Transportbranche kritisiert langsame Reaktion
Die Kommission aber hält sich auffallend zurück. Die Containerschifffahrtsindustrie werde genau beobachtet, sagte eine Sprecherin jetzt. Die Dienststellen befänden sich „in regelmäßigem Austausch mit Vertretern von Linienreedereien, Hafenbetreibern, Spediteuren und Verladern, um die gegenwärtigen Umstände vollständig zu verstehen und etwaige Interventionsmöglichkeiten zu ermitteln“. Dieser „Zuhörmodus“ der EU-Vertreter reicht aber nicht allen. „Das kann man bei einem ersten Treffen verstehen“, sagt Nicolette van der Jagt, die CLECAT vertritt.
Ihr Verband habe die Lage jedoch bereits im Mai 2020 bei den beiden Generaldirektionen Wettbewerb und Verkehr angesprochen. „Aber es gab nie wirklich einen festen Plan seitens der Kommission, und die Situation wurde nur noch immer schlimmer“, hebt sie hervor.
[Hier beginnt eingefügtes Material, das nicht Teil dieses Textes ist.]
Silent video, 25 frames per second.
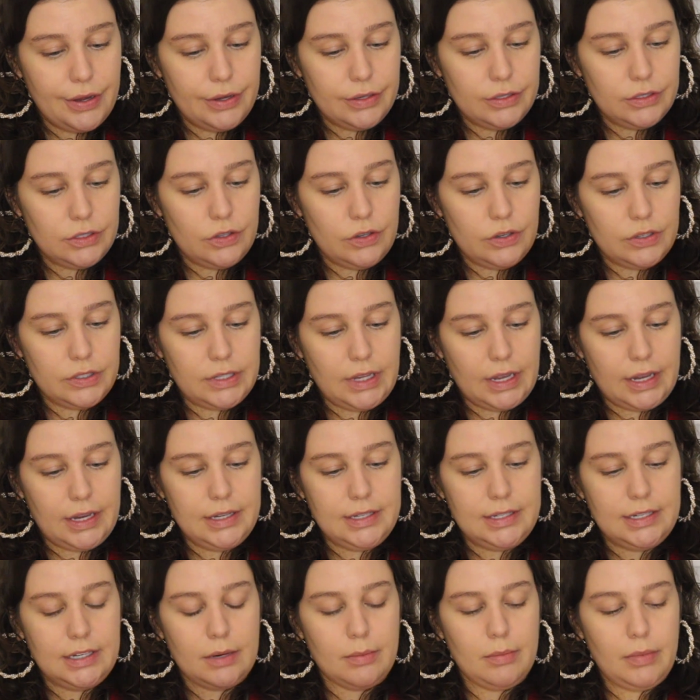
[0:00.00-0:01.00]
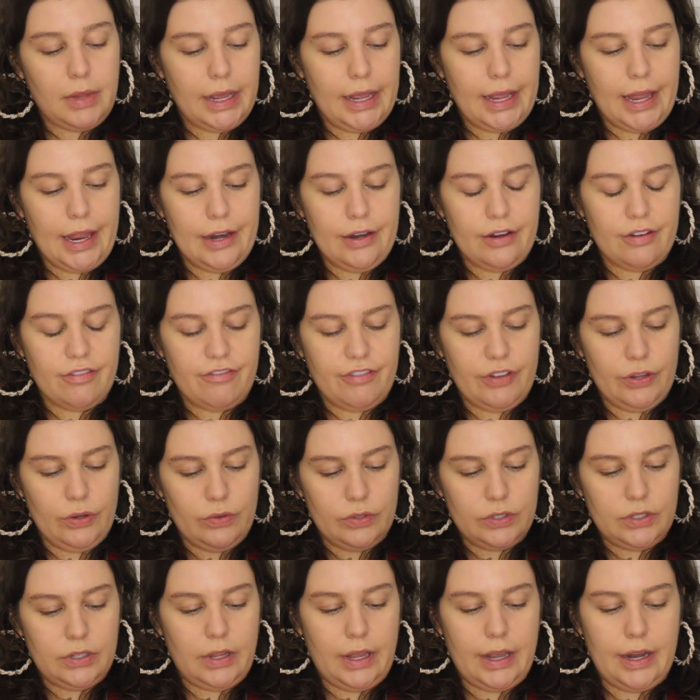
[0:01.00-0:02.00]
So there's like dim light and
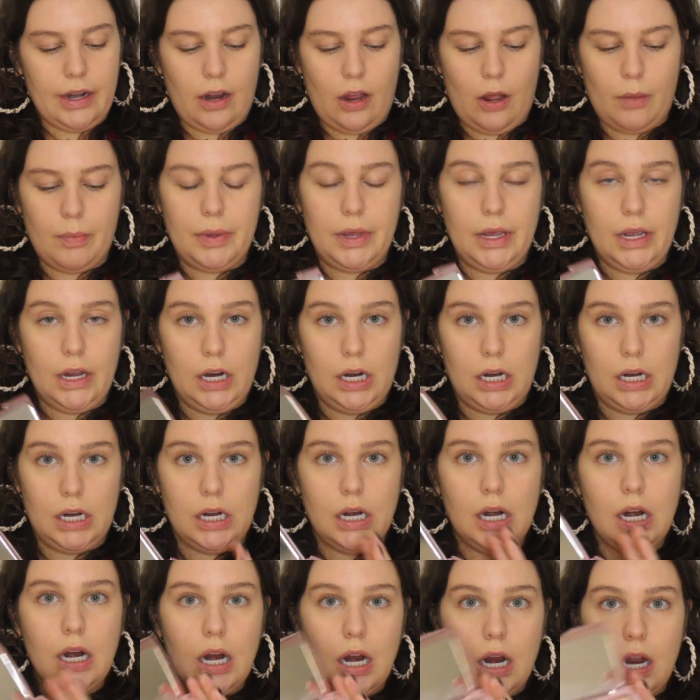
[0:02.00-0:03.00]
diffused light up here.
Die Antwort der Kommission auf dieses gravierende Problem sei insgesamt „sehr langsam“. Inzwischen haben neun euro-päische Transportverbände in einem Brief an die Kommissarinnen für Transport, Adina Valean, und Wettbewerb, Margrethe Vestager, eine Untersuchung der Praktiken der Linienreeder im vergangenen Jahr gefordert.
Historischer Tiefpunkt bei der Qualität - Vorbild USA
Europäische Im- und Exporteure, Verlader, Spediteure und Logistikdienstleister, Betreiber von Hochseeterminals, Betreiber oder Besitzer von Binnenschiffen und Binnenterminals sowie Hafenarbeiter hätten 2020 unter dem Mangel an Containern gelitten, die Servicequalität bewege sich derzeit auf einem historisch niedrigen Niveau, beklagen die Unterzeichner des Briefs. Die Reeder versuchten nach Einschätzung der Verbände jetzt, die Verantwortung für die Missstände weg vom Wasser auf die landseitigen Dienstleistungen, also auf Häfen oder Terminals, zu schieben.
Das wird zurückgewiesen: „Einer der Gründe für die aktuelle Überlastung der Hafenterminals und den Mangel an Containerkapazität ist, dass die Carrier entgegen ihrer Darstellung in den letzten Monaten bei der Vergabe von Kapazitäten extrem selektiv vorgegangen sind“, heißt es in dem Brief. Brüssel und Berlin sollen zum Handeln motiviert werden, während das in den USA schon längst geschieht. Hier untersucht die Federal Maritime Commission derzeit, ob Reeder von Verladern möglicherweise überhöhte Tarife verlangen. Das könnte ein Verstoß gegen das Schifffahrtsgesetz sein. Außerdem bestehe der Verdacht, dass die schwierige Situation auf unfaire Weise ausgenutzt worden sei und Exporteuren Dienstleistungen verweigert wurden.